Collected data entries
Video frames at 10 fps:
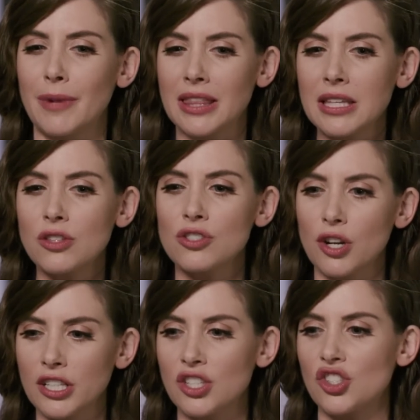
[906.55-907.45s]
And I think they're
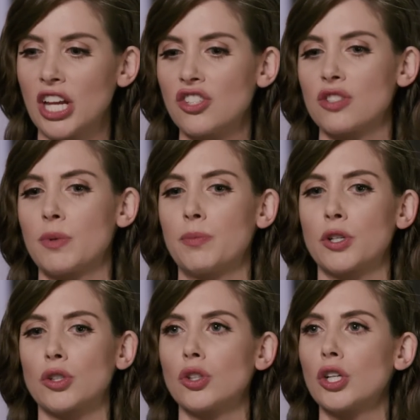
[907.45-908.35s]
starting to change as
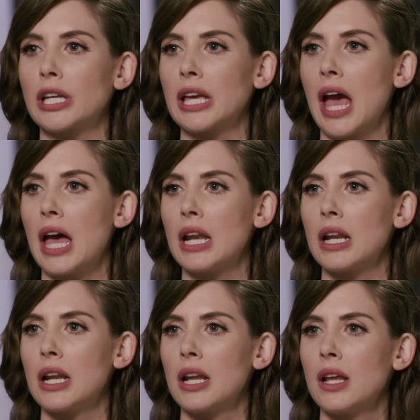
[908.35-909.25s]
people are looking at
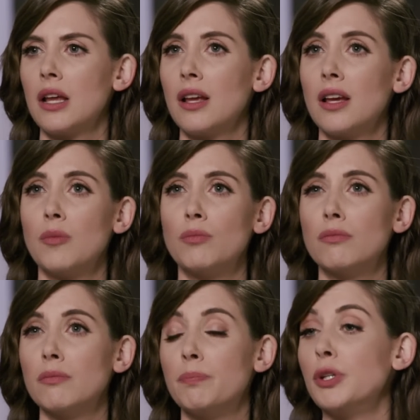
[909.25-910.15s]

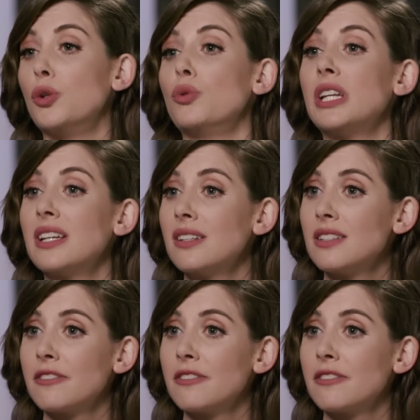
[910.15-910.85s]
beauty in a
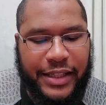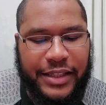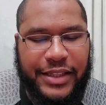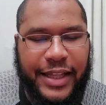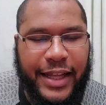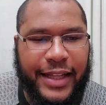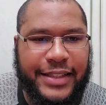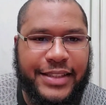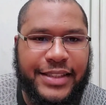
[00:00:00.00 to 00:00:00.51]

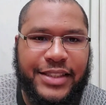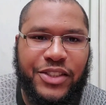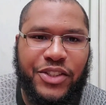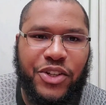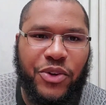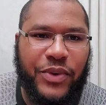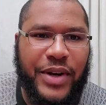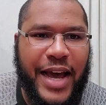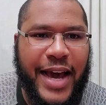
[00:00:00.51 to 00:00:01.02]
like
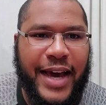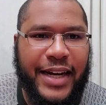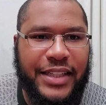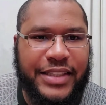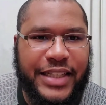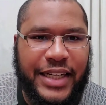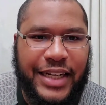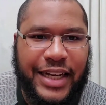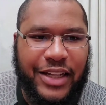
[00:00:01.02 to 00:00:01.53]
$9
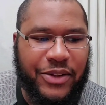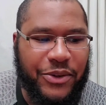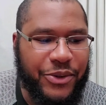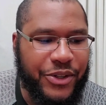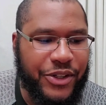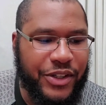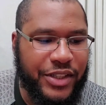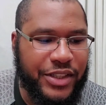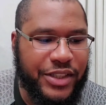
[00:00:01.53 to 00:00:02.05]
to $10
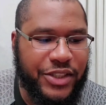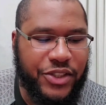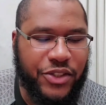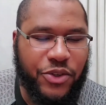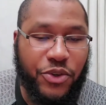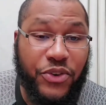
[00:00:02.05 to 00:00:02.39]
orders.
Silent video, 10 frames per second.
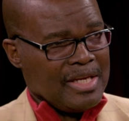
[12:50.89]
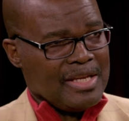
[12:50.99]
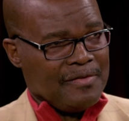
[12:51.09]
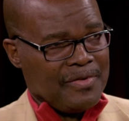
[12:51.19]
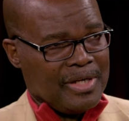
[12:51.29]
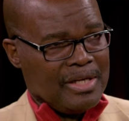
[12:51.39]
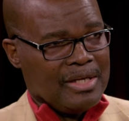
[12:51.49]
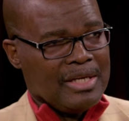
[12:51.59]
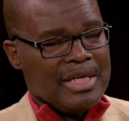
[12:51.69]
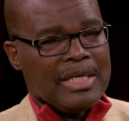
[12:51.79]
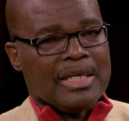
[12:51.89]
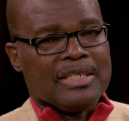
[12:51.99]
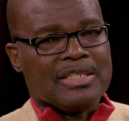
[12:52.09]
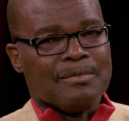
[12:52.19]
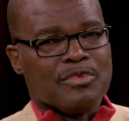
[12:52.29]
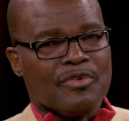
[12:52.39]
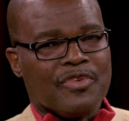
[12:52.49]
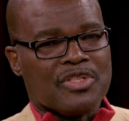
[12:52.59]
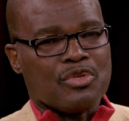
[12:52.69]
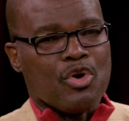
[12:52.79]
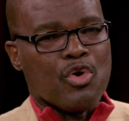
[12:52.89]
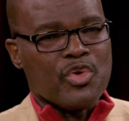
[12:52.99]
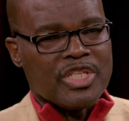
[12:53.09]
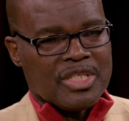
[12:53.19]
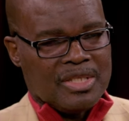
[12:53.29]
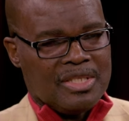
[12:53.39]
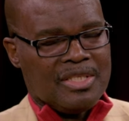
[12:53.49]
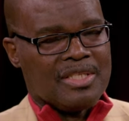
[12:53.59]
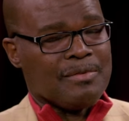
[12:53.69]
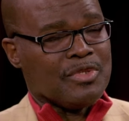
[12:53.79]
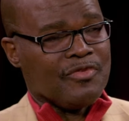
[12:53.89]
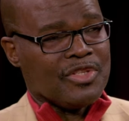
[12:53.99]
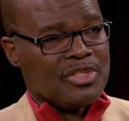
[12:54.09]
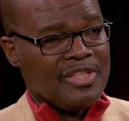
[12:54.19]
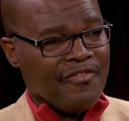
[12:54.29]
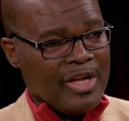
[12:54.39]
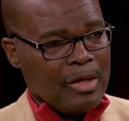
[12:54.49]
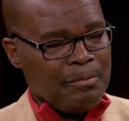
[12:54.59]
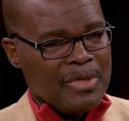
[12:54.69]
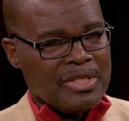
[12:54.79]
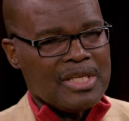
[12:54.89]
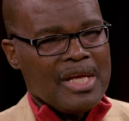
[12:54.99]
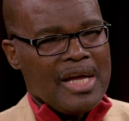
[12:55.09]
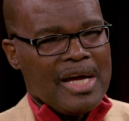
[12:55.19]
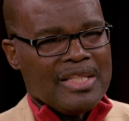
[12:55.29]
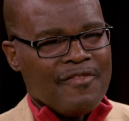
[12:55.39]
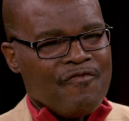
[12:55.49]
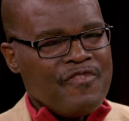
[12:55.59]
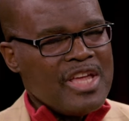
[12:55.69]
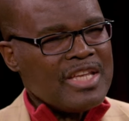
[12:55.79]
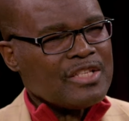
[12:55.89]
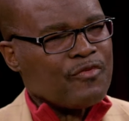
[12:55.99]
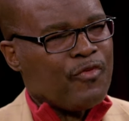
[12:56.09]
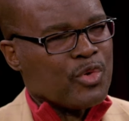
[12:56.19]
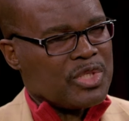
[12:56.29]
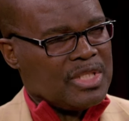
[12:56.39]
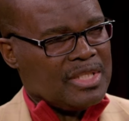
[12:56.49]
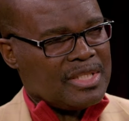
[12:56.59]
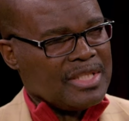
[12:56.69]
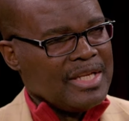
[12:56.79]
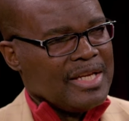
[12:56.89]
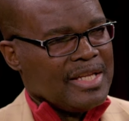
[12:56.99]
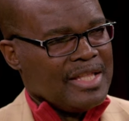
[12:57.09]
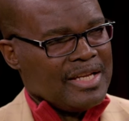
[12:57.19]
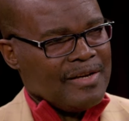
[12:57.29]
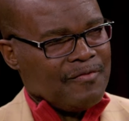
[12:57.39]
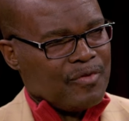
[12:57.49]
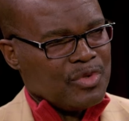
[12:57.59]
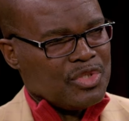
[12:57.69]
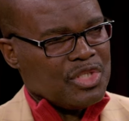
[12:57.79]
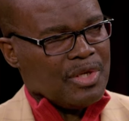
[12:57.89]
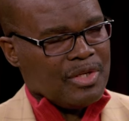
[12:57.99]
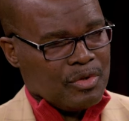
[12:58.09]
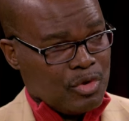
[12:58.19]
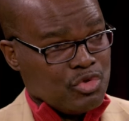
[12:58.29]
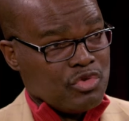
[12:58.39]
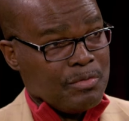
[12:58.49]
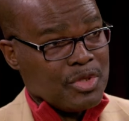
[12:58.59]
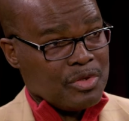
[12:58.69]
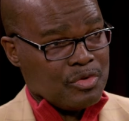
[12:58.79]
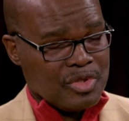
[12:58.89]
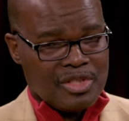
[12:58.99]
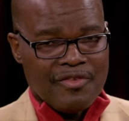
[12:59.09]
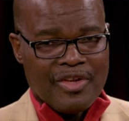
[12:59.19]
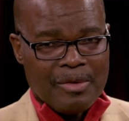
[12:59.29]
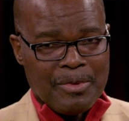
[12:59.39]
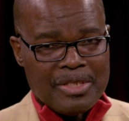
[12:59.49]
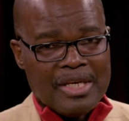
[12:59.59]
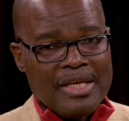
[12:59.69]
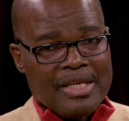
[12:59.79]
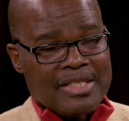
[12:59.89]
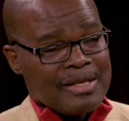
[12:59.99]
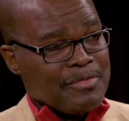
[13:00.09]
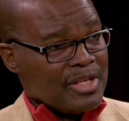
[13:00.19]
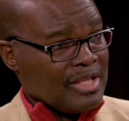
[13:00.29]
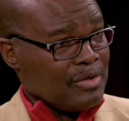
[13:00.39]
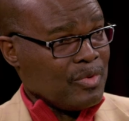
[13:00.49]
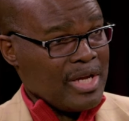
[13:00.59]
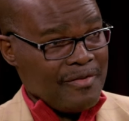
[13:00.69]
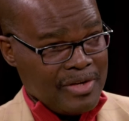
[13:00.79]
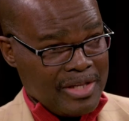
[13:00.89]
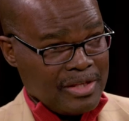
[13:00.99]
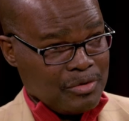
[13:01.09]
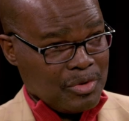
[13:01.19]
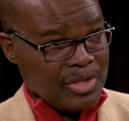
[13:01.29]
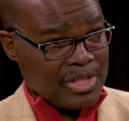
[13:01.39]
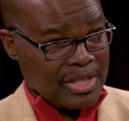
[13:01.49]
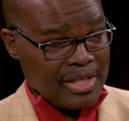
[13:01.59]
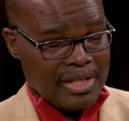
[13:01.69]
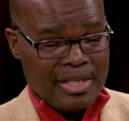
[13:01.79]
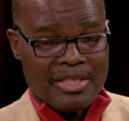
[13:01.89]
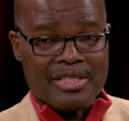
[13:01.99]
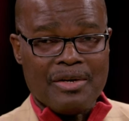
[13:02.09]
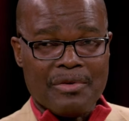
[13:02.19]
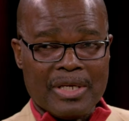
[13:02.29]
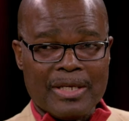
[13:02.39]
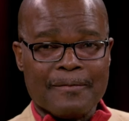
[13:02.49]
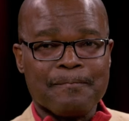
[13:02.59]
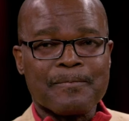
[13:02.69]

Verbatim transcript: in Africa, in terms of its origins, in terms of its developments, and the various forces mm. that have contributed to its development is something that we have, I think, to critically interrogate.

_Work task:_ Output nothing but the entries above, exactly, once the pictures are removed.

_Answer for this exercise:_
Video frames at 10 fps:
[906.55-907.45s]
And I think they're
[907.45-908.35s]
starting to change as
[908.35-909.25s]
people are looking at
[909.25-910.15s]

[910.15-910.85s]
beauty in a
[00:00:00.00 to 00:00:00.51]

[00:00:00.51 to 00:00:01.02]
like
[00:00:01.02 to 00:00:01.53]
$9
[00:00:01.53 to 00:00:02.05]
to $10
[00:00:02.05 to 00:00:02.39]
orders.
Silent video, 10 frames per second.
[12:50.89]
[12:50.99]
[12:51.09]
[12:51.19]
[12:51.29]
[12:51.39]
[12:51.49]
[12:51.59]
[12:51.69]
[12:51.79]
[12:51.89]
[12:51.99]
[12:52.09]
[12:52.19]
[12:52.29]
[12:52.39]
[12:52.49]
[12:52.59]
[12:52.69]
[12:52.79]
[12:52.89]
[12:52.99]
[12:53.09]
[12:53.19]
[12:53.29]
[12:53.39]
[12:53.49]
[12:53.59]
[12:53.69]
[12:53.79]
[12:53.89]
[12:53.99]
[12:54.09]
[12:54.19]
[12:54.29]
[12:54.39]
[12:54.49]
[12:54.59]
[12:54.69]
[12:54.79]
[12:54.89]
[12:54.99]
[12:55.09]
[12:55.19]
[12:55.29]
[12:55.39]
[12:55.49]
[12:55.59]
[12:55.69]
[12:55.79]
[12:55.89]
[12:55.99]
[12:56.09]
[12:56.19]
[12:56.29]
[12:56.39]
[12:56.49]
[12:56.59]
[12:56.69]
[12:56.79]
[12:56.89]
[12:56.99]
[12:57.09]
[12:57.19]
[12:57.29]
[12:57.39]
[12:57.49]
[12:57.59]
[12:57.69]
[12:57.79]
[12:57.89]
[12:57.99]
[12:58.09]
[12:58.19]
[12:58.29]
[12:58.39]
[12:58.49]
[12:58.59]
[12:58.69]
[12:58.79]
[12:58.89]
[12:58.99]
[12:59.09]
[12:59.19]
[12:59.29]
[12:59.39]
[12:59.49]
[12:59.59]
[12:59.69]
[12:59.79]
[12:59.89]
[12:59.99]
[13:00.09]
[13:00.19]
[13:00.29]
[13:00.39]
[13:00.49]
[13:00.59]
[13:00.69]
[13:00.79]
[13:00.89]
[13:00.99]
[13:01.09]
[13:01.19]
[13:01.29]
[13:01.39]
[13:01.49]
[13:01.59]
[13:01.69]
[13:01.79]
[13:01.89]
[13:01.99]
[13:02.09]
[13:02.19]
[13:02.29]
[13:02.39]
[13:02.49]
[13:02.59]
[13:02.69]

Verbatim transcript: in Africa, in terms of its origins, in terms of its developments, and the various forces mm. that have contributed to its development is something that we have, I think, to critically interrogate.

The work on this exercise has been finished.